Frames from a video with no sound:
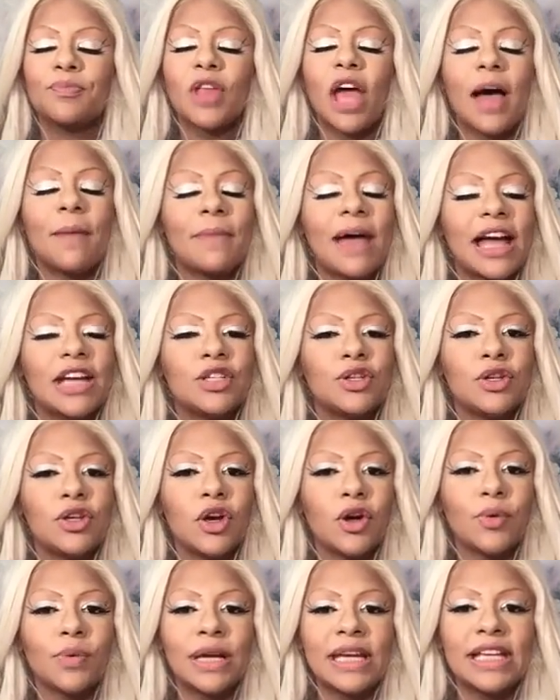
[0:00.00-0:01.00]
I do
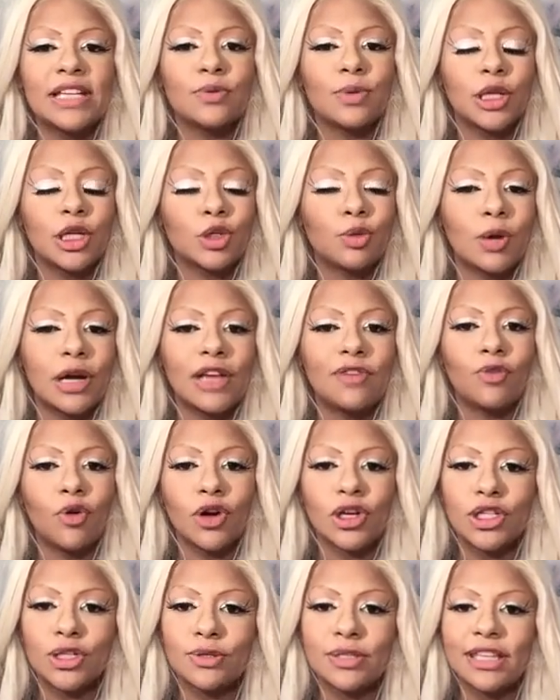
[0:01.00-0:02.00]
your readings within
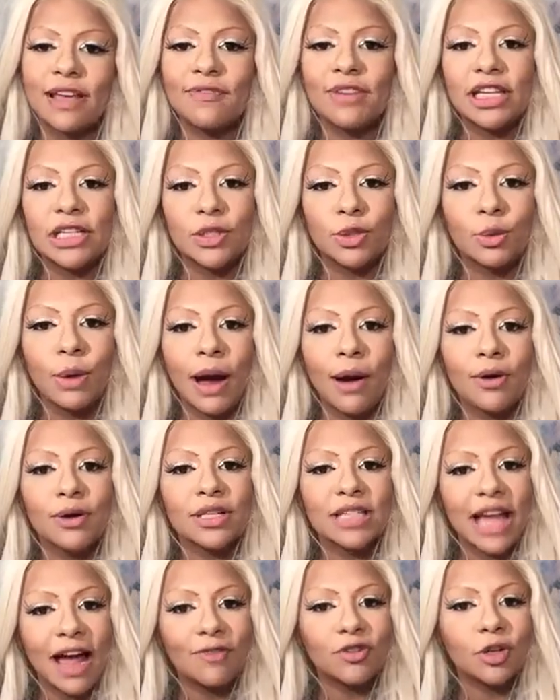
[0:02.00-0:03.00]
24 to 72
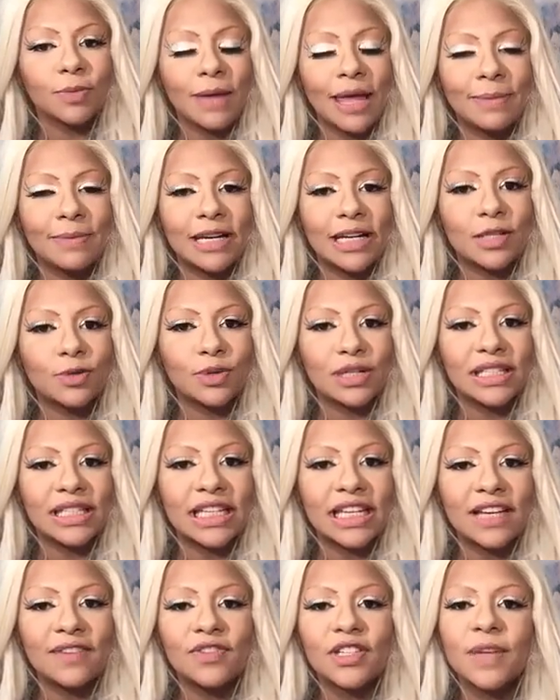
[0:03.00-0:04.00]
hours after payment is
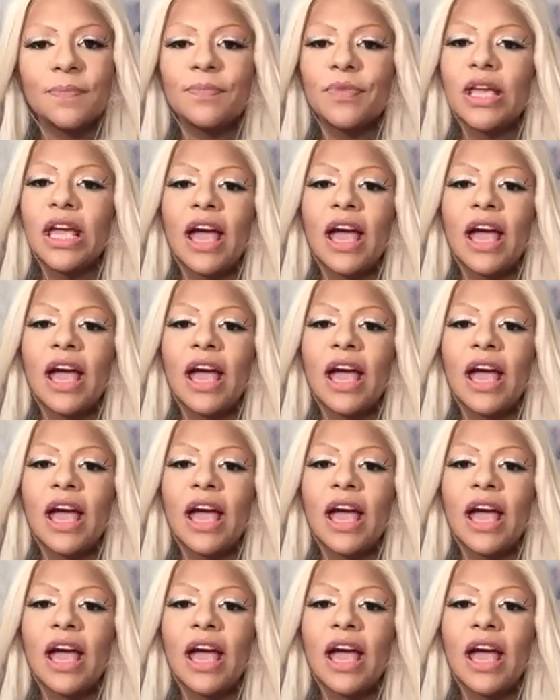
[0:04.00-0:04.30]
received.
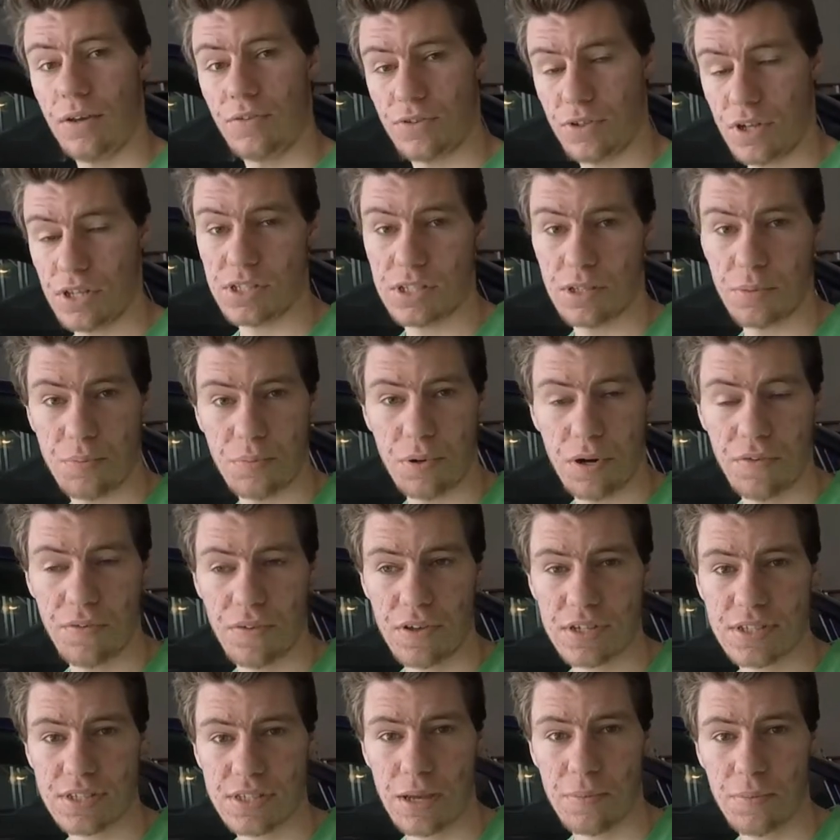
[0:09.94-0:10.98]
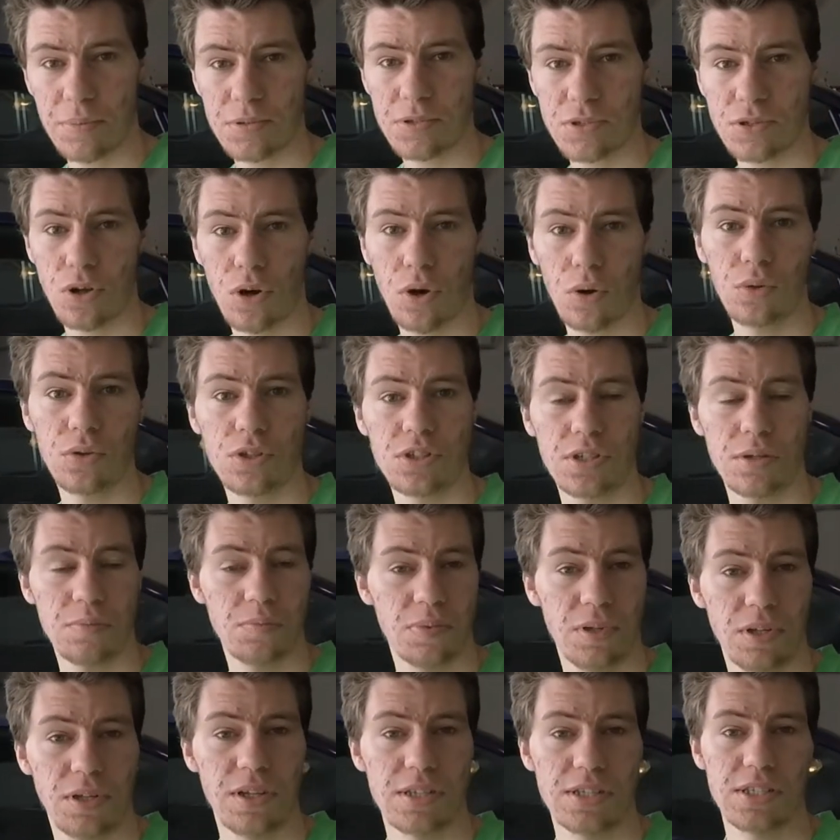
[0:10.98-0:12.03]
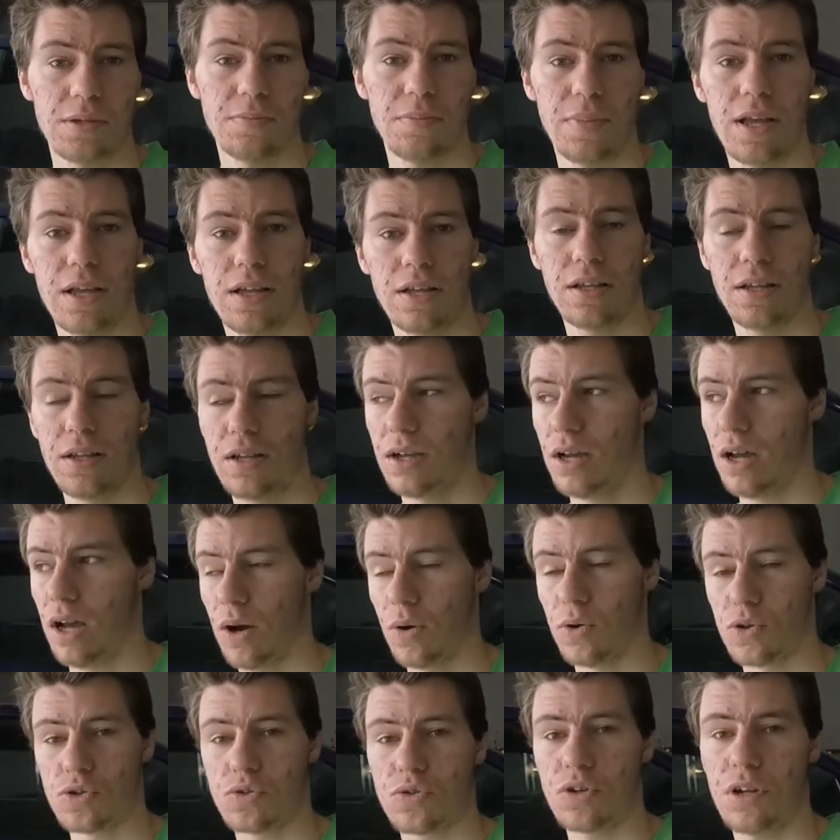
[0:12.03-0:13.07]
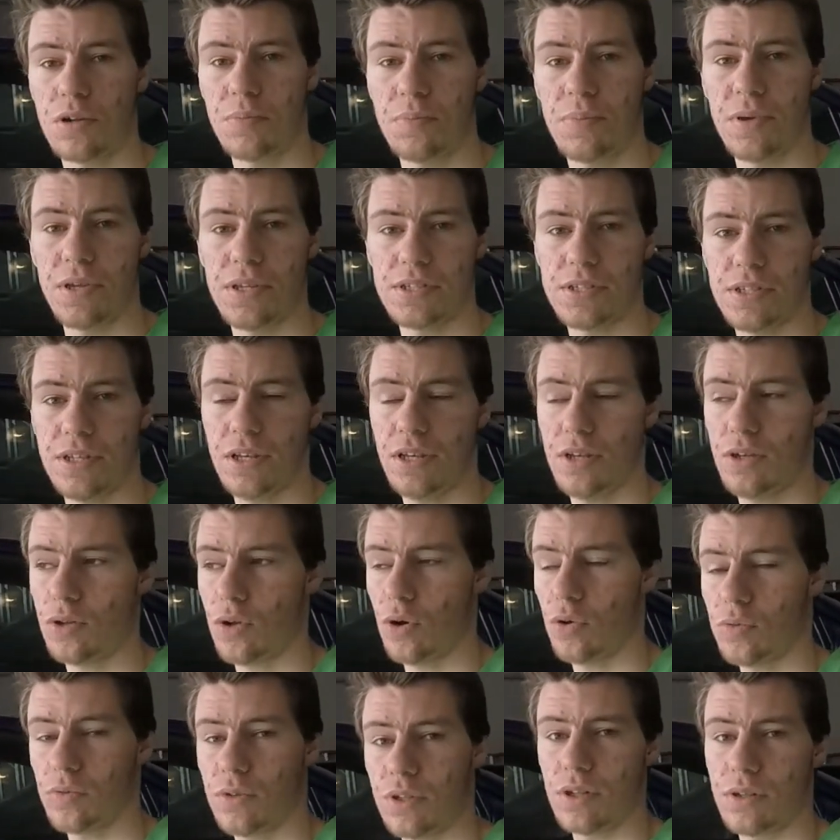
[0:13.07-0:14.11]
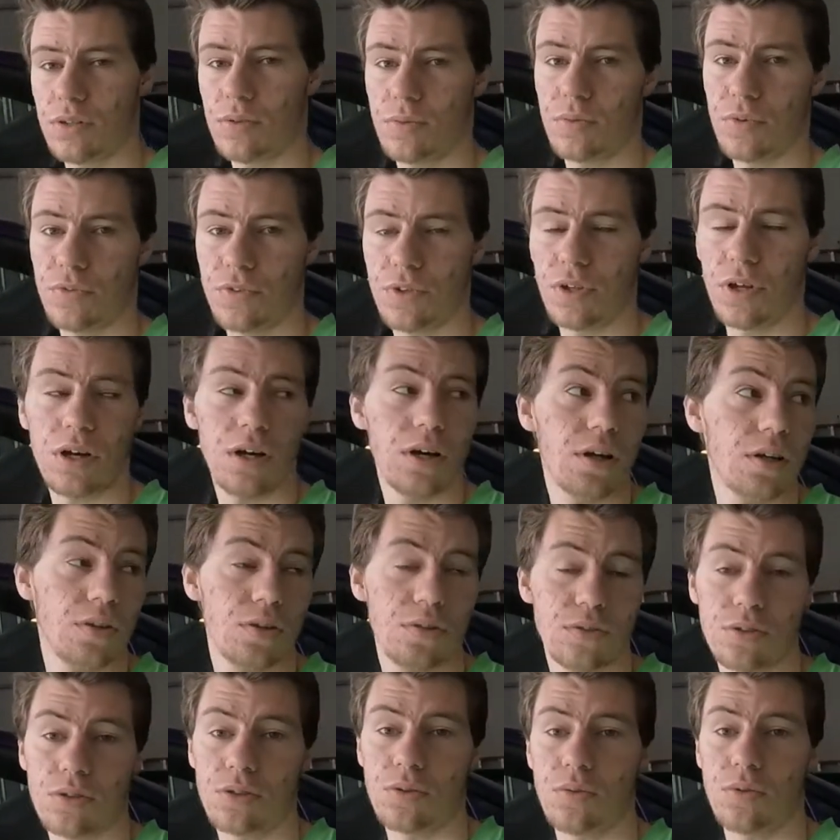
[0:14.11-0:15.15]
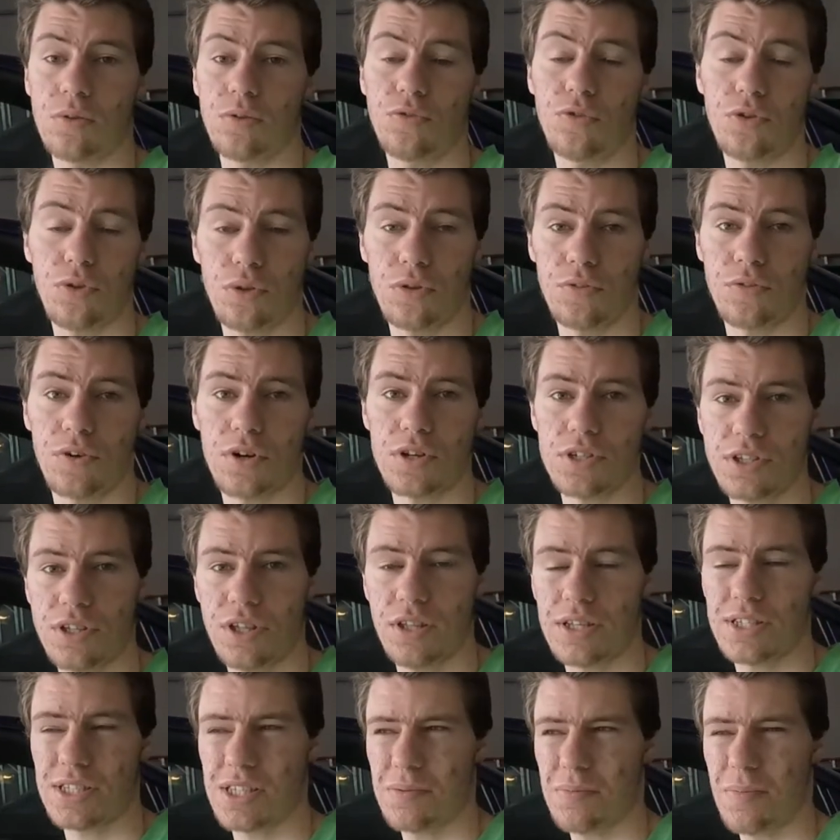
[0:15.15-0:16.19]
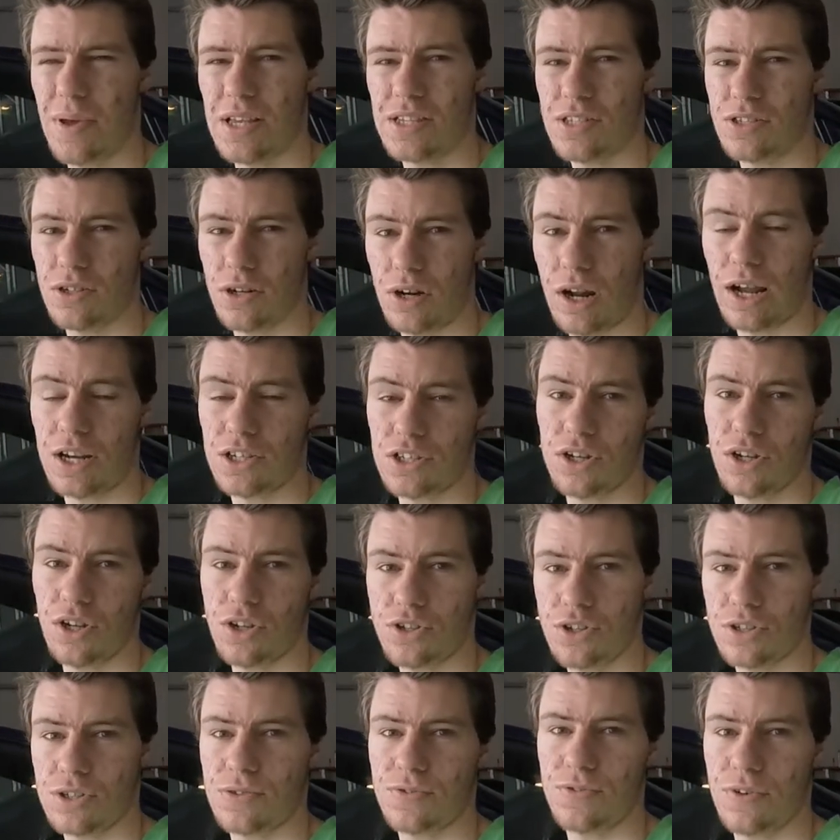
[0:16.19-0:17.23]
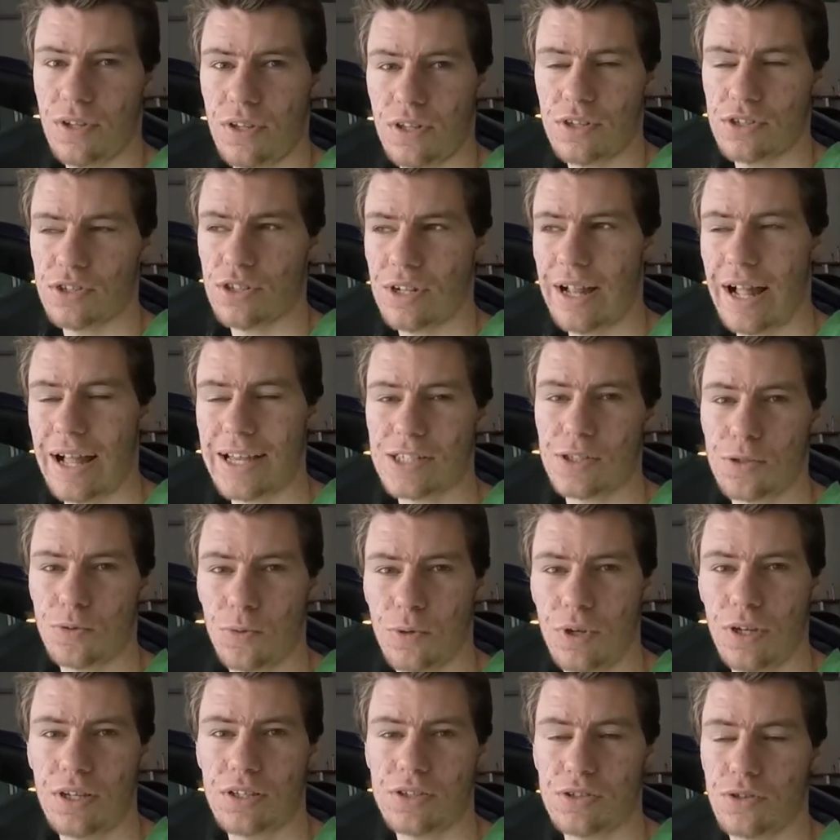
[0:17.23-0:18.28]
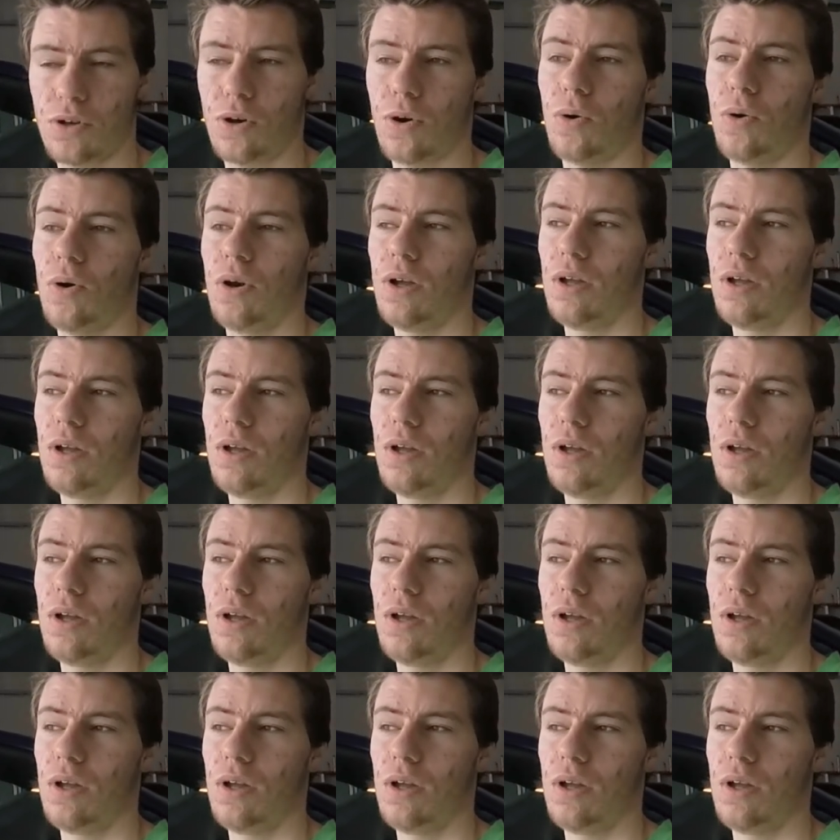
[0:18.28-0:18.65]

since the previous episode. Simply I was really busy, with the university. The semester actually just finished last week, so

#####

## EXERCISE OBJECTIVE
The reply should repeat the listing above exactly and contain no pictures.

## SOLVED EXERCISE
Frames from a video with no sound:
[0:00.00-0:01.00]
I do
[0:01.00-0:02.00]
your readings within
[0:02.00-0:03.00]
24 to 72
[0:03.00-0:04.00]
hours after payment is
[0:04.00-0:04.30]
received.
[0:09.94-0:10.98]
[0:10.98-0:12.03]
[0:12.03-0:13.07]
[0:13.07-0:14.11]
[0:14.11-0:15.15]
[0:15.15-0:16.19]
[0:16.19-0:17.23]
[0:17.23-0:18.28]
[0:18.28-0:18.65]

since the previous episode. Simply I was really busy, with the university. The semester actually just finished last week, so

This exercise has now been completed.